[Given entries]:

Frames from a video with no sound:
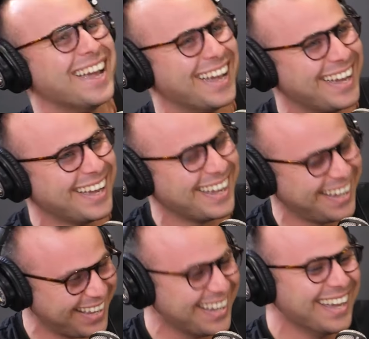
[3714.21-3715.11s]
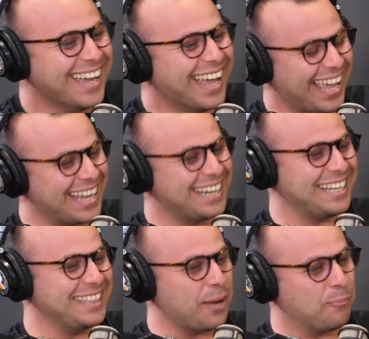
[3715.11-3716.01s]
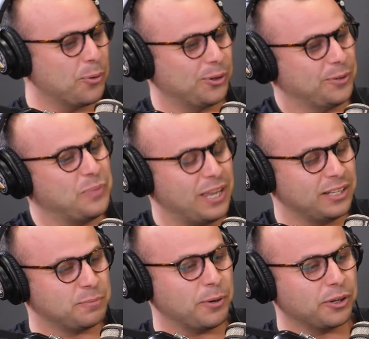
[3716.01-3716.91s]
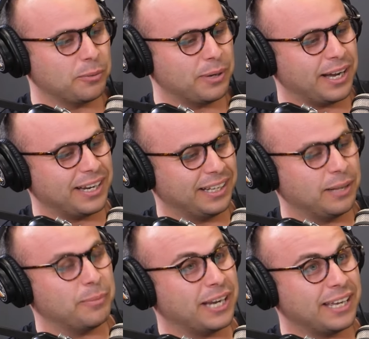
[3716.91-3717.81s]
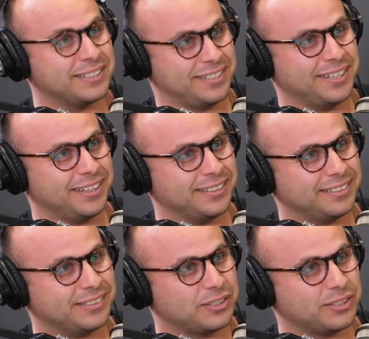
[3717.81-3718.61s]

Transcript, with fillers: yeah. And in that book, it spoke about a lemonade stand.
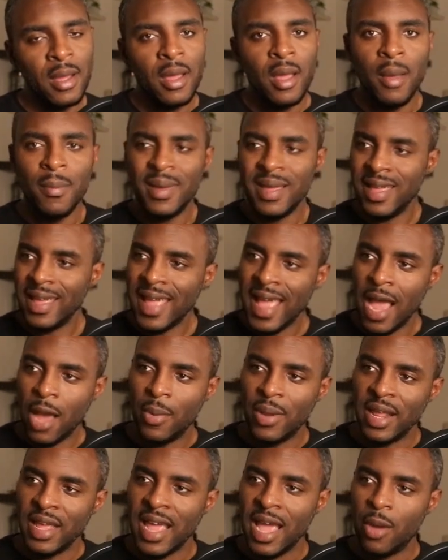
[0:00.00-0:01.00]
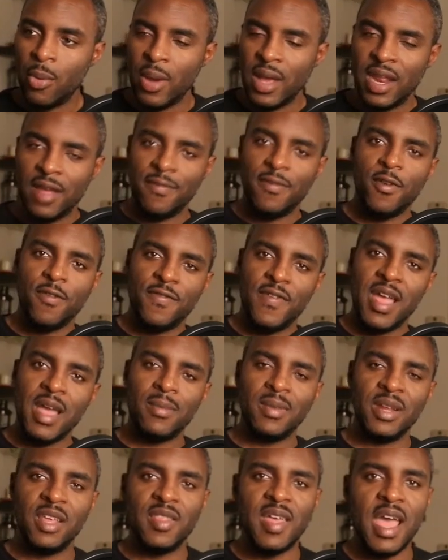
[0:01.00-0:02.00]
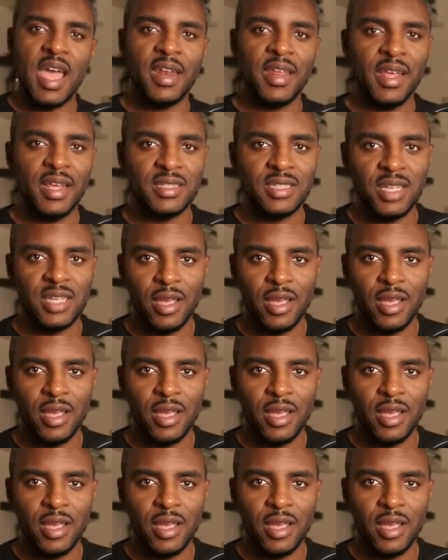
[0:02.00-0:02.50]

But you can't really get rid of your family that easy,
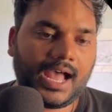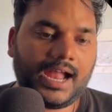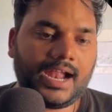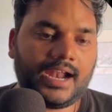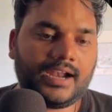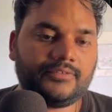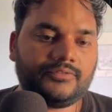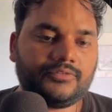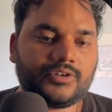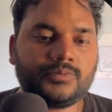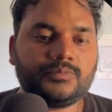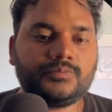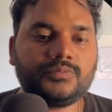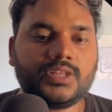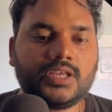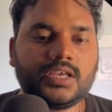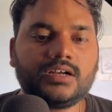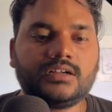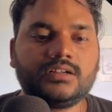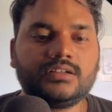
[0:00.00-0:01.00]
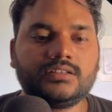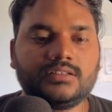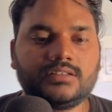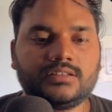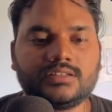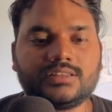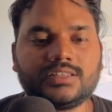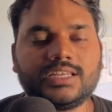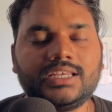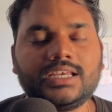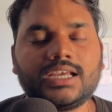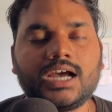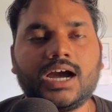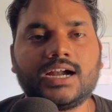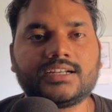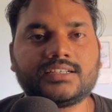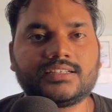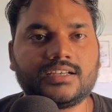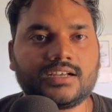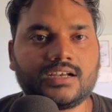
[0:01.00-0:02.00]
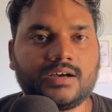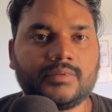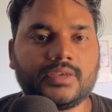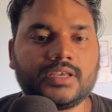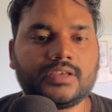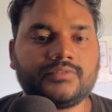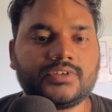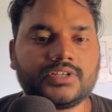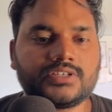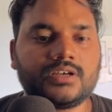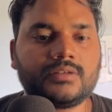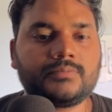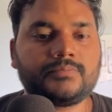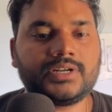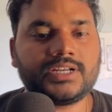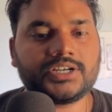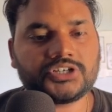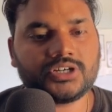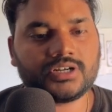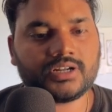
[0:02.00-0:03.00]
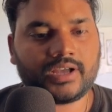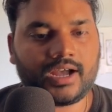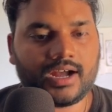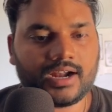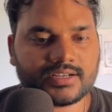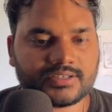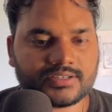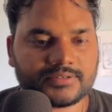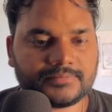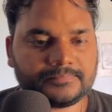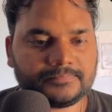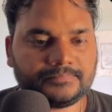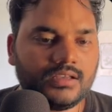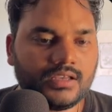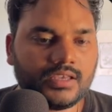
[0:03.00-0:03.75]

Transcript: and from there the 3 cards are coming which are prediction cards.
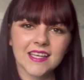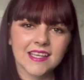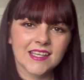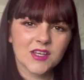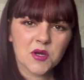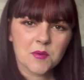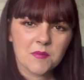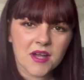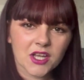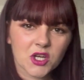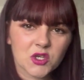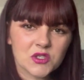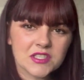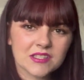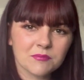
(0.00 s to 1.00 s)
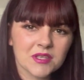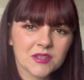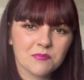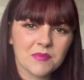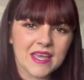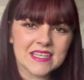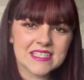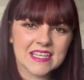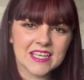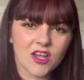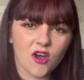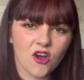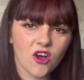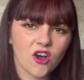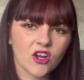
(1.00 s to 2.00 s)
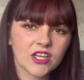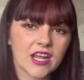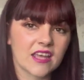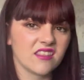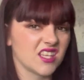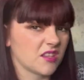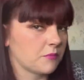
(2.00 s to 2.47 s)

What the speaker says: Got my Christmas bedding on, and this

[Task goal]: Type the records out again in full, exactly, with each picture omitted.

[The answer]:
Frames from a video with no sound:
[3714.21-3715.11s]
[3715.11-3716.01s]
[3716.01-3716.91s]
[3716.91-3717.81s]
[3717.81-3718.61s]

Transcript, with fillers: yeah. And in that book, it spoke about a lemonade stand.
[0:00.00-0:01.00]
[0:01.00-0:02.00]
[0:02.00-0:02.50]

But you can't really get rid of your family that easy,
[0:00.00-0:01.00]
[0:01.00-0:02.00]
[0:02.00-0:03.00]
[0:03.00-0:03.75]

Transcript: and from there the 3 cards are coming which are prediction cards.
(0.00 s to 1.00 s)
(1.00 s to 2.00 s)
(2.00 s to 2.47 s)

What the speaker says: Got my Christmas bedding on, and this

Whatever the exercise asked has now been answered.